Waste management company Bingo Industries has announced it is considering a $2.3bn takeover bid offered up by an Australian private equity group.
In an update to the Australian Stock Exchange on Tuesday, Bingo confirmed media reports it had been approached by CPE Capital and a consortium of investors to acquire the company under a proposal of $3.50 per share.
The consortium includes Macquarie Group’s infrastructure arm Macquarie Infrastructure and Real Assets.
CPE’s offer at $3.50 per share is a premium to Bingo’s Monday trading price that closed at $2.74 a share.
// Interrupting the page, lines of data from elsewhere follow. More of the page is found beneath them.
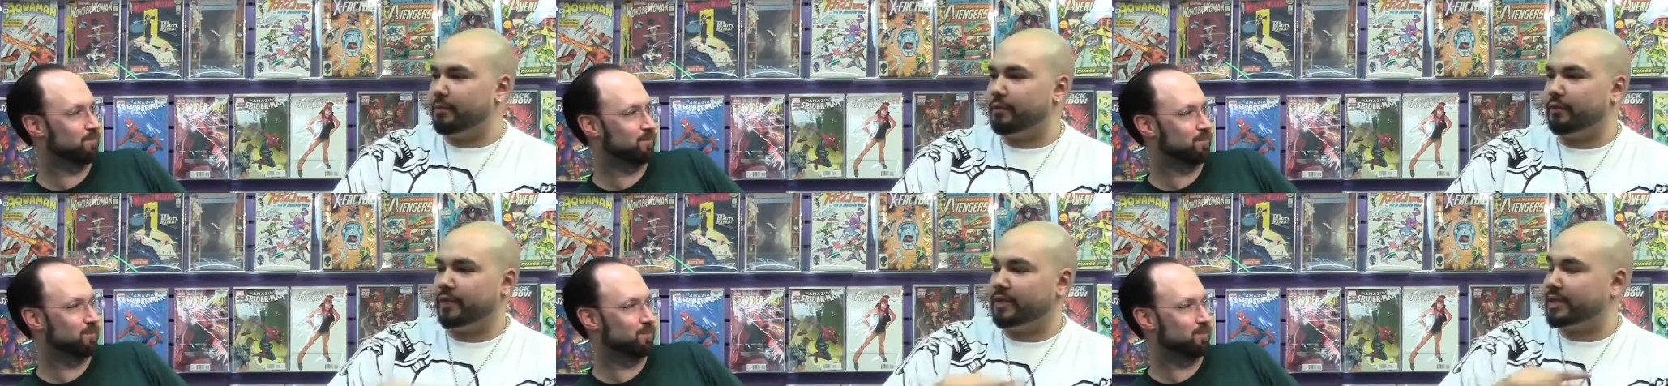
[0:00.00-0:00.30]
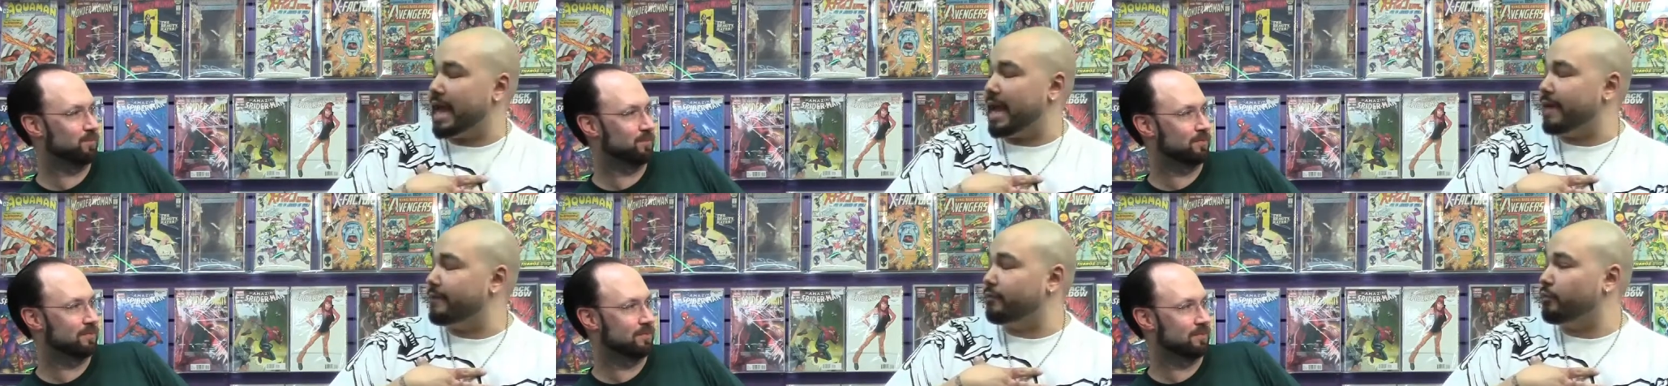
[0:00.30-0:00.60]
Speaker 1: movie, because
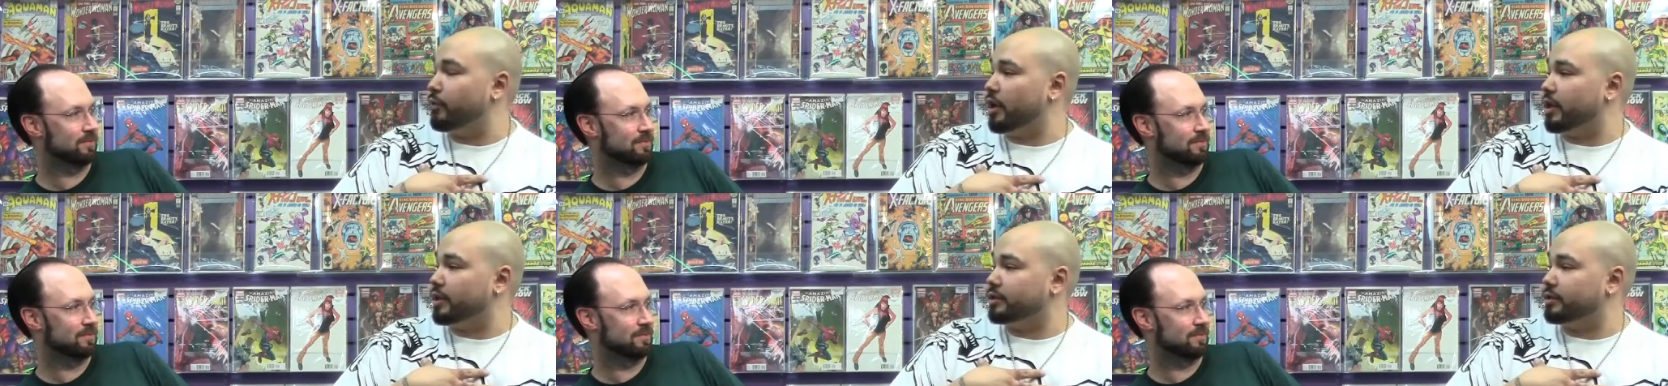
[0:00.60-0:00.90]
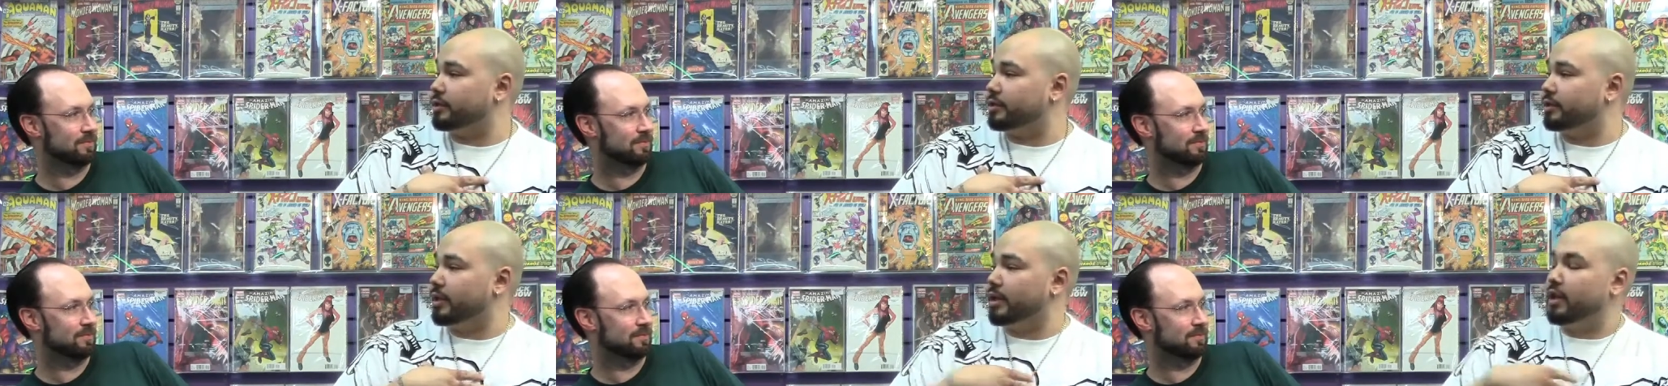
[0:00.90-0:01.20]
I haven't watched it.
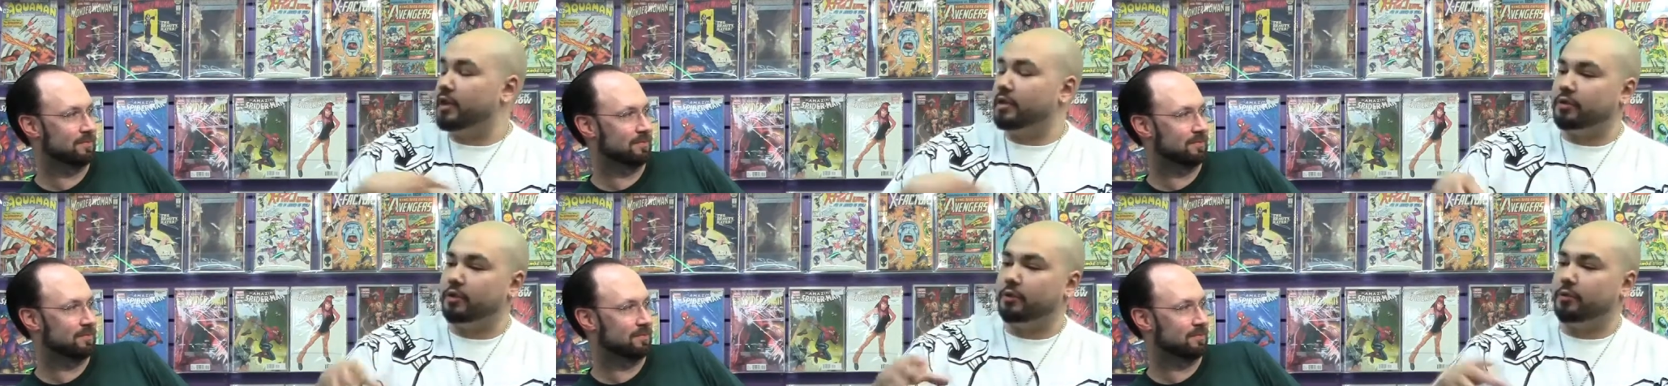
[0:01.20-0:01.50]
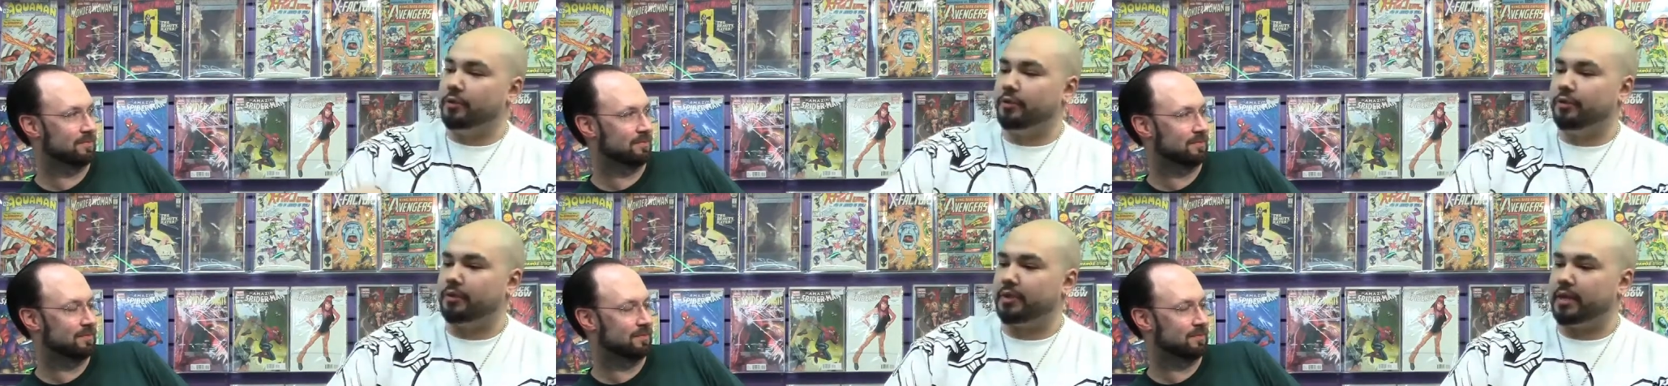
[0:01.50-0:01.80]
So
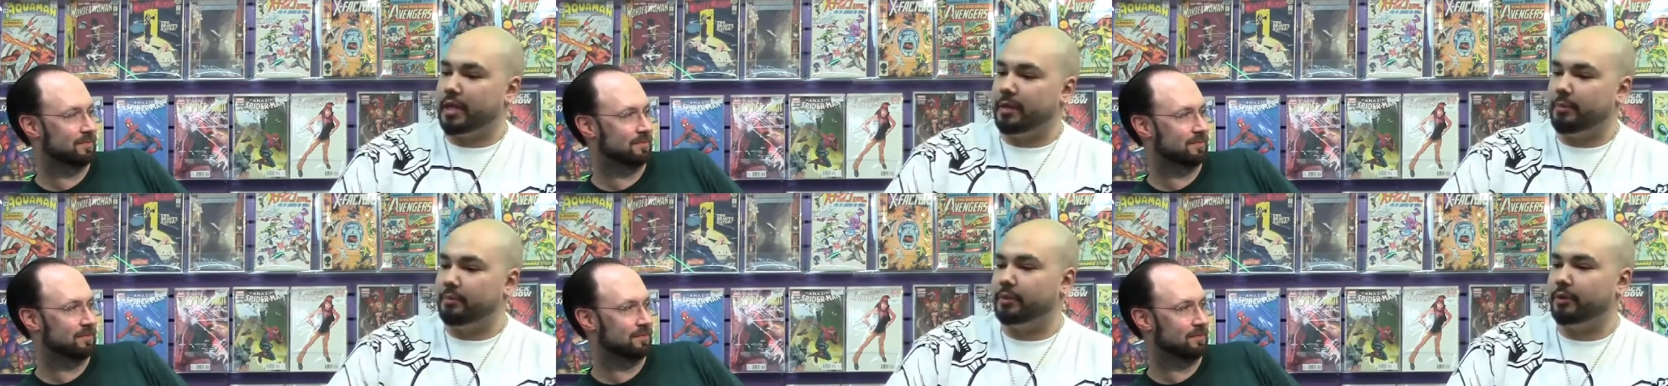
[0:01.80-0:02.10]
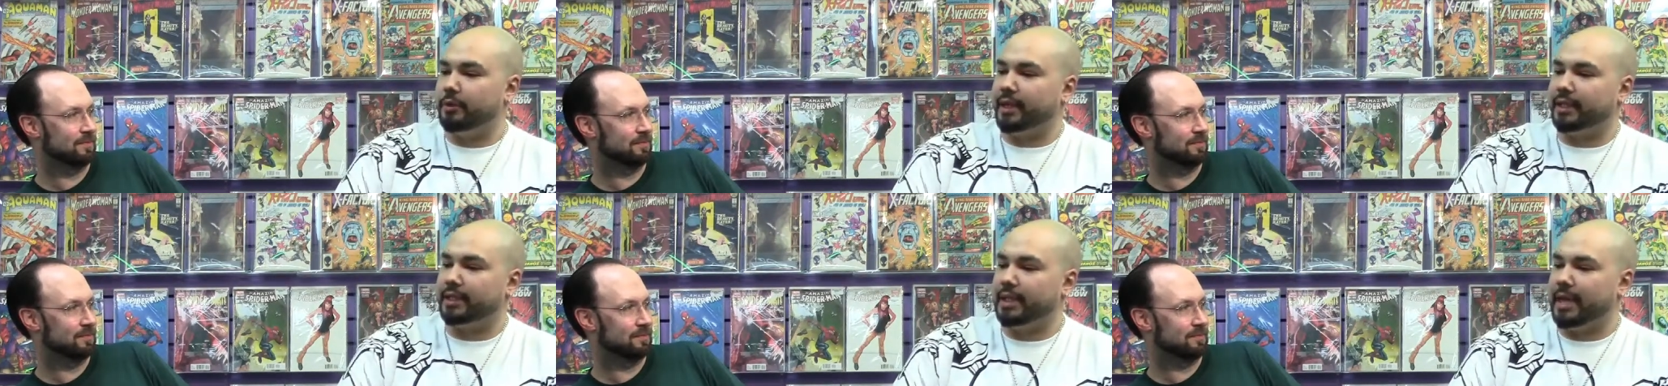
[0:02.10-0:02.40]
with him
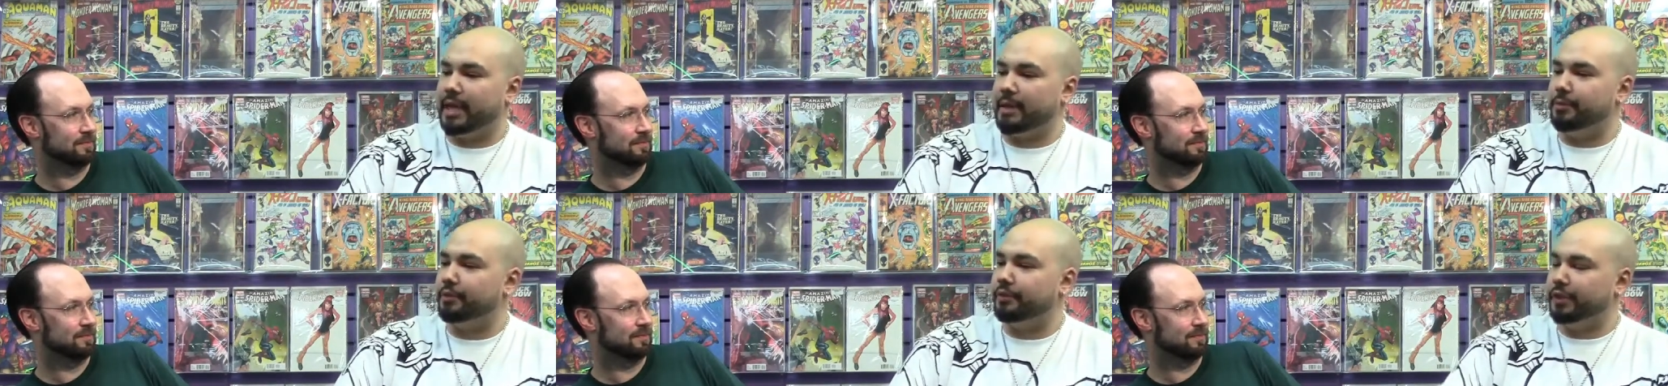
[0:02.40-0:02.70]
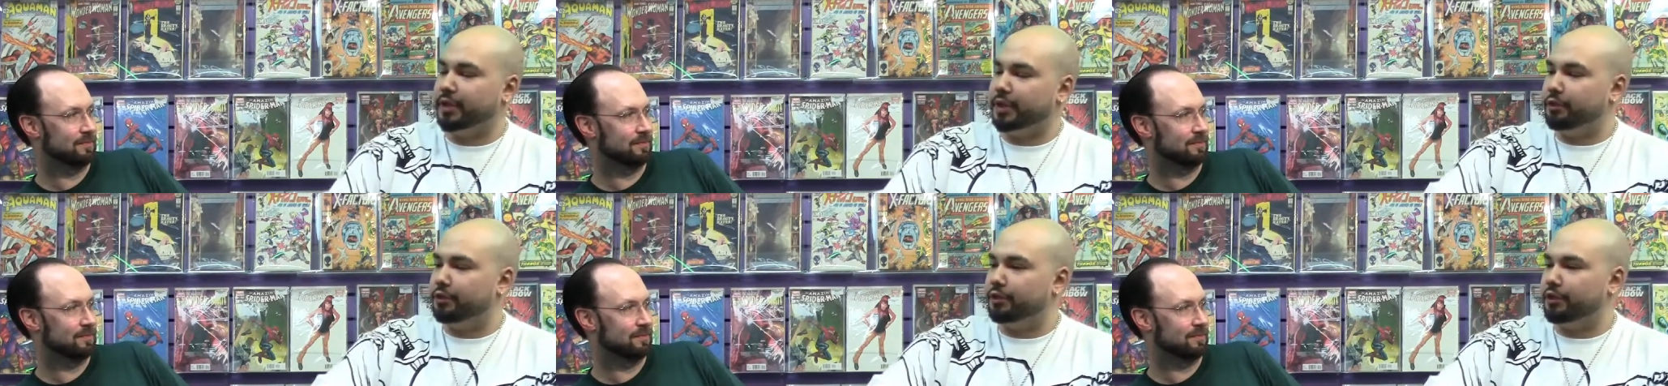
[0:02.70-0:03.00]
directing that movie,
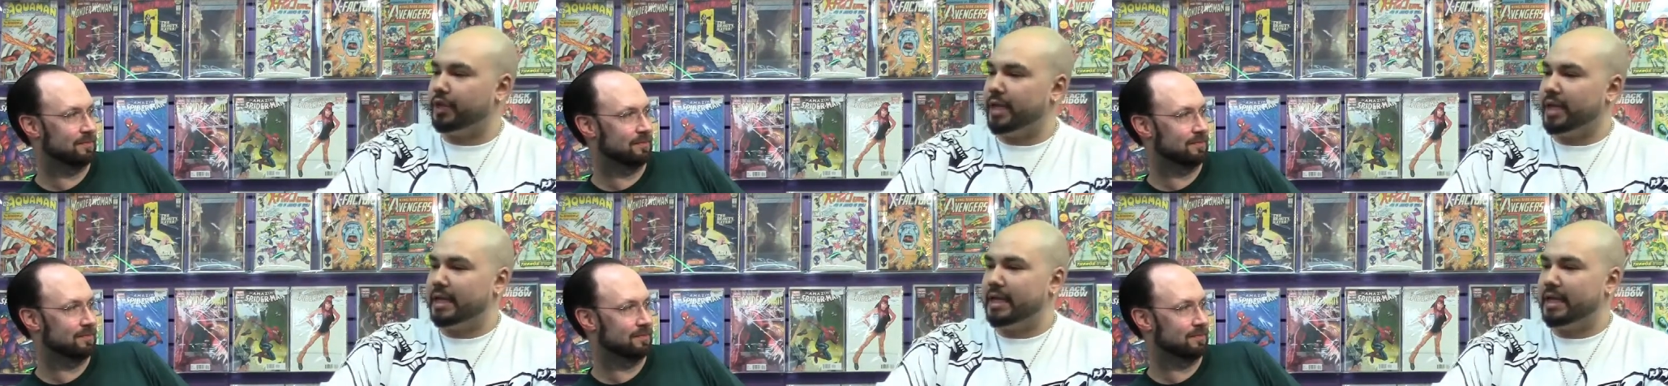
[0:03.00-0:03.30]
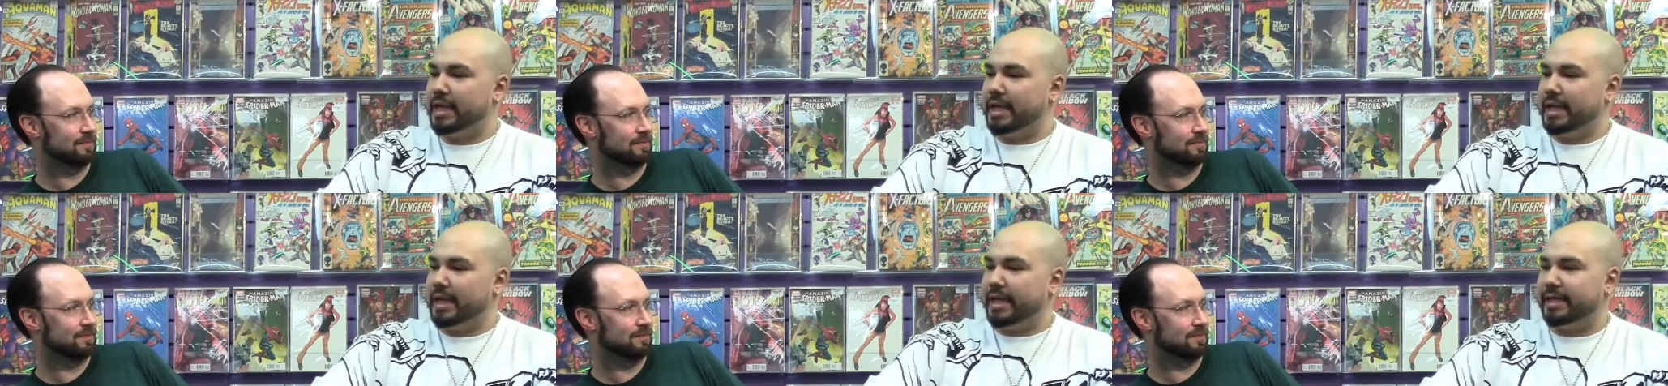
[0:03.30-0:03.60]
do you think
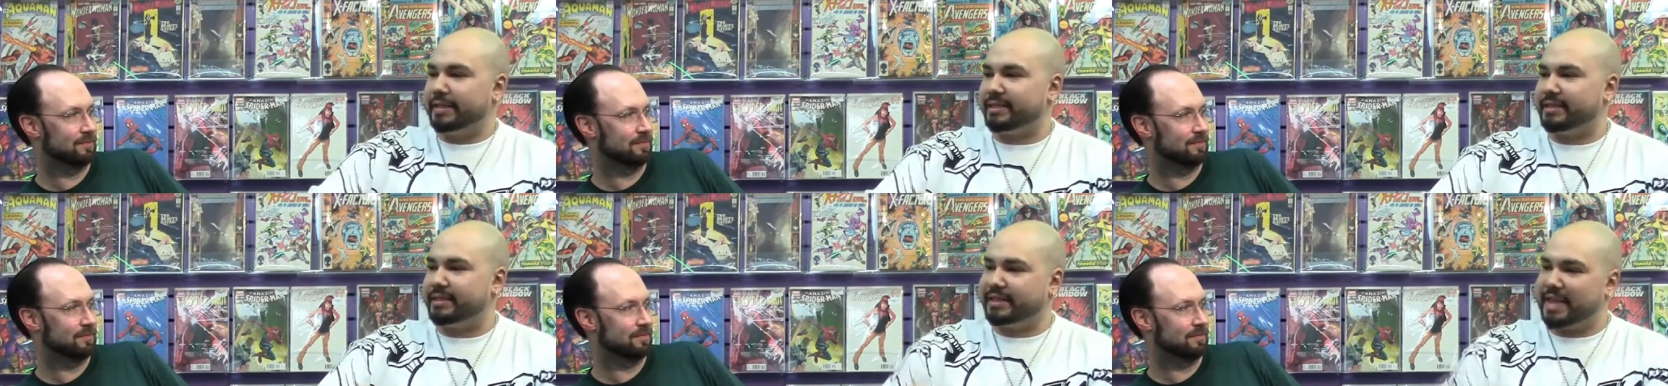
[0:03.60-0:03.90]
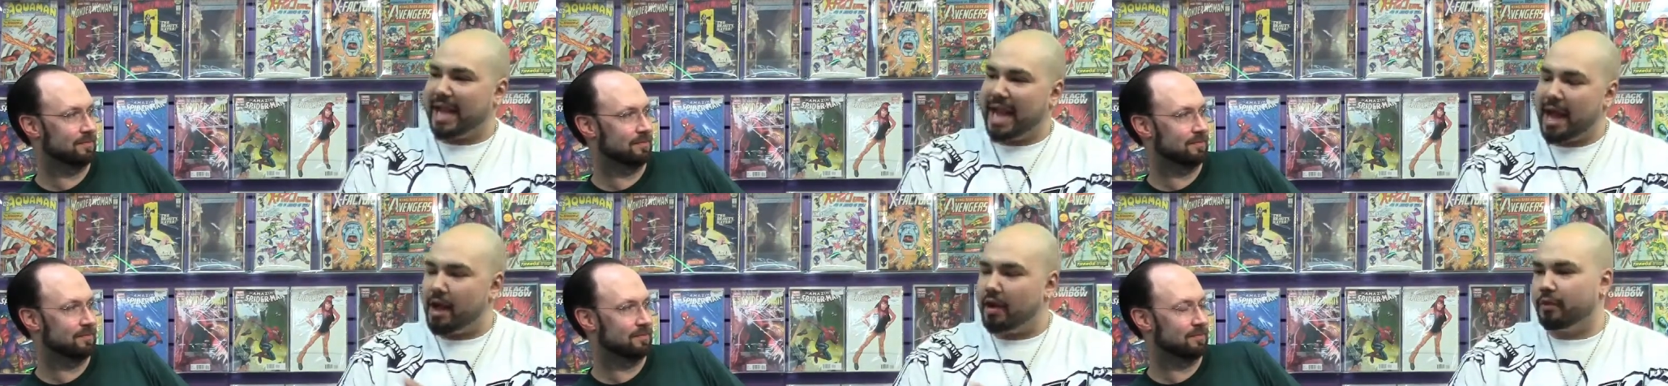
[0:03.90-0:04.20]
his
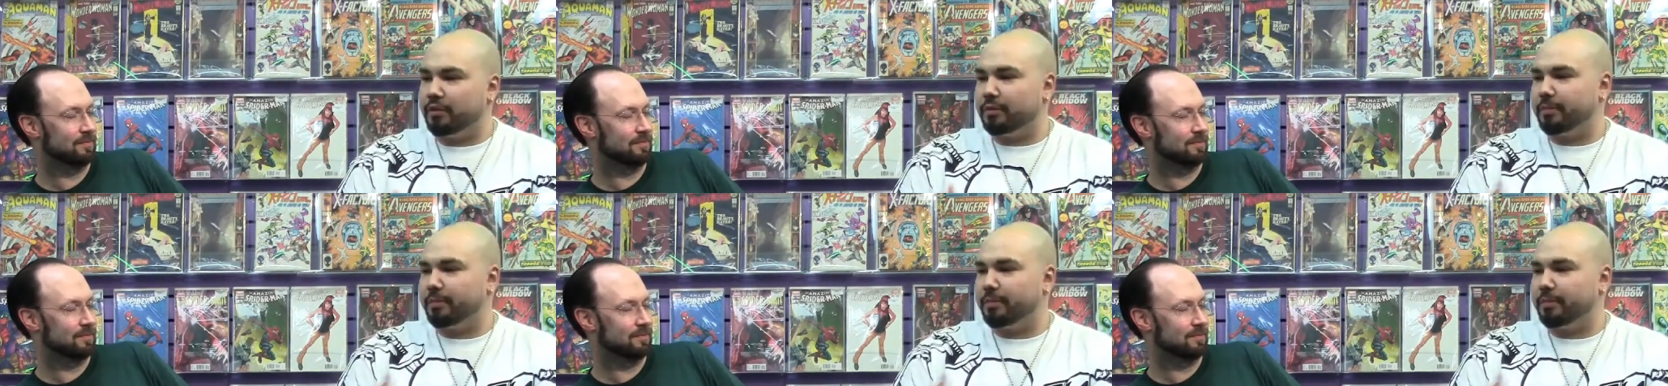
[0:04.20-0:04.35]
style or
Its current market capitalisation is approximately $1.8bn.
Bingo runs waste management disposal centres and more than 300 orange-branded trucks in Melbourne and Sydney.
Bingo shareholders have suffered large swings in the value of their stock since the company listed on the ASX in May 2017.
In February 2019, the share price plummeted to $1.17 each after Bingo cut profit forecasts by nearly 20 per cent.
When financial markets tanked in March last year following the onset of the coronavirus pandemic, Bingo’s stock value fell to lows of $1.82 per share.
The company also noted an alternative scrip offer could be made rather than the current cash proposal.
“The proposal also references a scrip alternative that is under development that would provide all shareholders with the option of electing to receive a mix of cash and unlisted scrip consideration at a lower upfront price than the cash proposal,” the company said in a statement.
Bingo flagged it would only enter into the transactions if there was “appropriate value” for all shareholders.
The conditions of the agreement would likely require the acceptance of either offer by the company’s chief executive Daniel Tartak and its director Ian Malouf, who are both major shareholders.
“The proposal is being considered by an independent board committee of Bingo and discussions and due diligence with the consortium have been ongoing,” the statement said. “There can be no assurance that any transaction will result from discussions with the consortium.”